Scoperta una stella che ruota a una velocità incredibile di 716 volte al secondo

Una stella di neutroni che ruota 716 volte al secondo: una scoperta che potrebbe rivoluzionare la nostra comprensione delle stelle più estreme dell'Universo.

Una stella morta, situata a ben 27.400 anni luce di distanza, sembra possedere una delle “discoteche stellari” più straordinarie mai osservate. Nel sistema binario 4U 1820-30, una stella di neutroni compie delle rotazioni incredibili, raggiungendo una velocità di ben 716 giri al secondo. Ad oggi, non sono state scoperte stelle che ruotano più velocemente, ad eccezione della famosa pulsar PSR J1748-2446ad, che però non supera questa soglia.

Questa scoperta, effettuata da un team di ricerca guidato dall’astrofisica Gaurava Jaisawal dell’Università Tecnica della Danimarca, conferma quello che attualmente è il limite teorico superiore per la velocità di rotazione delle stelle di neutroni, stimato in circa 730 rotazioni al secondo.

“Stavamo studiando le esplosioni termonucleari di questo sistema e, durante l’osservazione, abbiamo notato delle oscillazioni straordinarie”, ha dichiarato Jaisawal. “Se i dati raccolti verranno confermati, la stella di neutroni 4U 1820-30 diventerà uno degli oggetti a rotazione più veloce mai osservati nell’intero Universo.”

Le stelle di neutroni rappresentano una delle fasi evolutive finali di una stella massiccia. Una stella che ha una massa tra 8 e 30 volte quella del Sole, dopo aver esaurito il combustibile nel suo nucleo, subisce un collasso che può portare a una violenta esplosione di supernova, espellendo il materiale esterno, mentre il nucleo collassa sotto la gravità, dando origine alla stella di neutroni. Questi oggetti estremamente compatti possiedono una massa che va da 1,1 a 2,3 volte quella del Sole, ma sono compressi in una sfera di soli 20 chilometri di diametro. È difficile trovare parole per descrivere la loro densità: la materia che le compone può diventare davvero strana, così come i loro comportamenti.

Esistono diversi modi per classificare le stelle di neutroni a seconda del loro comportamento. Una magnetar, per esempio, è una stella di neutroni con un campo magnetico estremamente potente. Una pulsar, invece, è una stella di neutroni che ruota a velocità vertiginose, emettendo fasci di onde radio dai suoi poli. Questi fasci si propaggiano nello spazio, facendola sembrare un faro cosmico che pulsa costantemente.

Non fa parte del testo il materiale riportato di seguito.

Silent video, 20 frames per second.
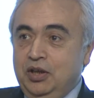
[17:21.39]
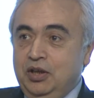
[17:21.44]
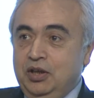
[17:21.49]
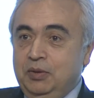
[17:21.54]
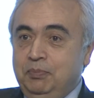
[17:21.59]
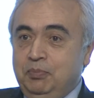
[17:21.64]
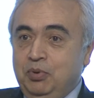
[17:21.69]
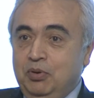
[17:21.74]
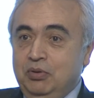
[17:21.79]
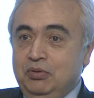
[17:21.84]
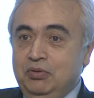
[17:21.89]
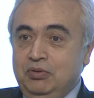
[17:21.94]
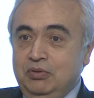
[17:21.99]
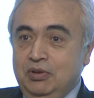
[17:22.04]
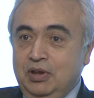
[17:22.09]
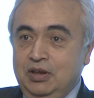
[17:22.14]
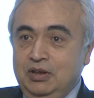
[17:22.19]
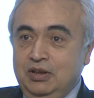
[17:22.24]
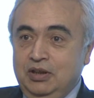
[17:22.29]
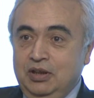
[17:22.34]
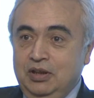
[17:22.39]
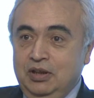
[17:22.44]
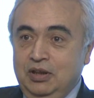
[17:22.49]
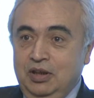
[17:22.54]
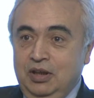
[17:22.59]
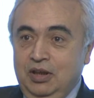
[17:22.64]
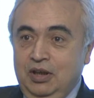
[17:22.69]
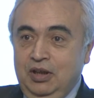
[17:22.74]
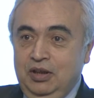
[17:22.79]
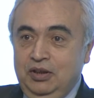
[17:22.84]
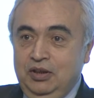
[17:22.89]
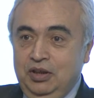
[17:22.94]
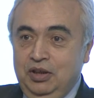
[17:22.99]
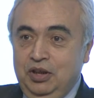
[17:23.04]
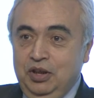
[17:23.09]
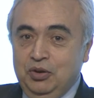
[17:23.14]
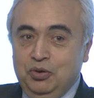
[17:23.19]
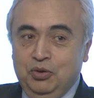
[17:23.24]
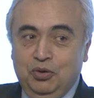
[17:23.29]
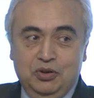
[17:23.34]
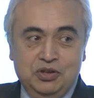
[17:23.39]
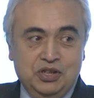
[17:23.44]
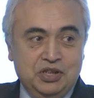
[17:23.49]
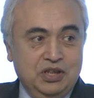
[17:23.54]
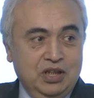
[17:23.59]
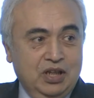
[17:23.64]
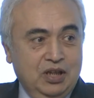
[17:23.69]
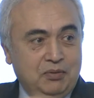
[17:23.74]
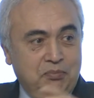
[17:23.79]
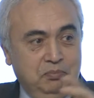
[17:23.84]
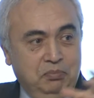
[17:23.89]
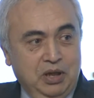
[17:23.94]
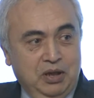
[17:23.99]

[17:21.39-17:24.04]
report, and the hero is there,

4U 1820-30 è stato identificato già negli anni ’80 e si trova nella costellazione del Sagittario. È un sistema binario che include una stella di neutroni e una nana bianca, con un’orbita incredibilmente stretta che le fa completare un giro in soli 11,4 minuti. La vicinanza delle due stelle è tale che la stella di neutroni riesce a “cannibalizzare” la sua compagna, prelevandole il materiale, che poi si accumula sulla sua superficie. Man mano che questa massa aumenta, diventa sempre più densa e calda, finché non esplode in una violenta reazione termonucleare.

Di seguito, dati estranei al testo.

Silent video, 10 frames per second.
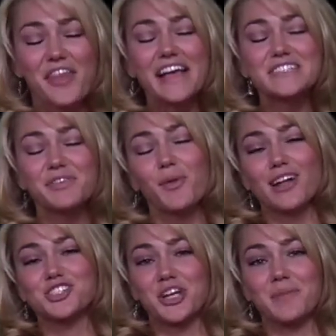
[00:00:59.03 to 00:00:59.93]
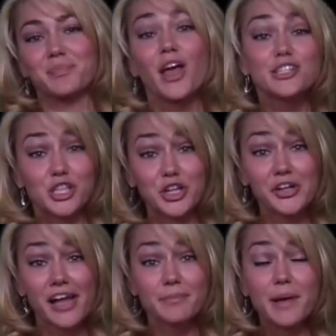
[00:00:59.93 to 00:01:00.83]
Thanks for watching. To learn
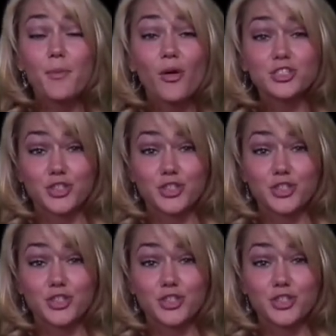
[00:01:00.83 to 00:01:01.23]
how to make more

È stato proprio durante lo studio di queste esplosioni che Jaisawal e il suo team, utilizzando il Neutron Star Interior Composition Explorer (NICER), il telescopio a raggi X a bordo della Stazione Spaziale Internazionale, hanno registrato 15 di queste esplosioni tra il 2017 e il 2022. Tuttavia, quando hanno analizzato i dati, hanno trovato qualcosa di davvero inusuale: una delle esplosioni presentava una firma particolare, un’oscillazione con una frequenza di 716 Hertz. Sembrava quasi che la stella stesse ruotando mentre eruttava.

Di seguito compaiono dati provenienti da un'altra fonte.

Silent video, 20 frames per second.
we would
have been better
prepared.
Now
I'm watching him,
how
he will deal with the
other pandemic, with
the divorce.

I ricercatori hanno quindi ipotizzato che la stella di neutroni 4U 1820-30 fosse una pulsar a raggi X, con un periodo di 716 rotazioni al minuto, alimentata da esplosioni termonucleari. Se questa scoperta venisse confermata, 4U 1820-30 sarebbe la pulsar nucleare più veloce mai conosciuta, superando anche la pulsar radio PSR J1748-2446ad.

Tuttavia, saranno necessarie ulteriori osservazioni per confermare i risultati. Se dovessero essere validati, questi nuovi dati offriranno agli scienziati uno strumento in più per studiare le stelle di neutroni e per capire fino a che punto possano arrivare prima di autodistruggersi.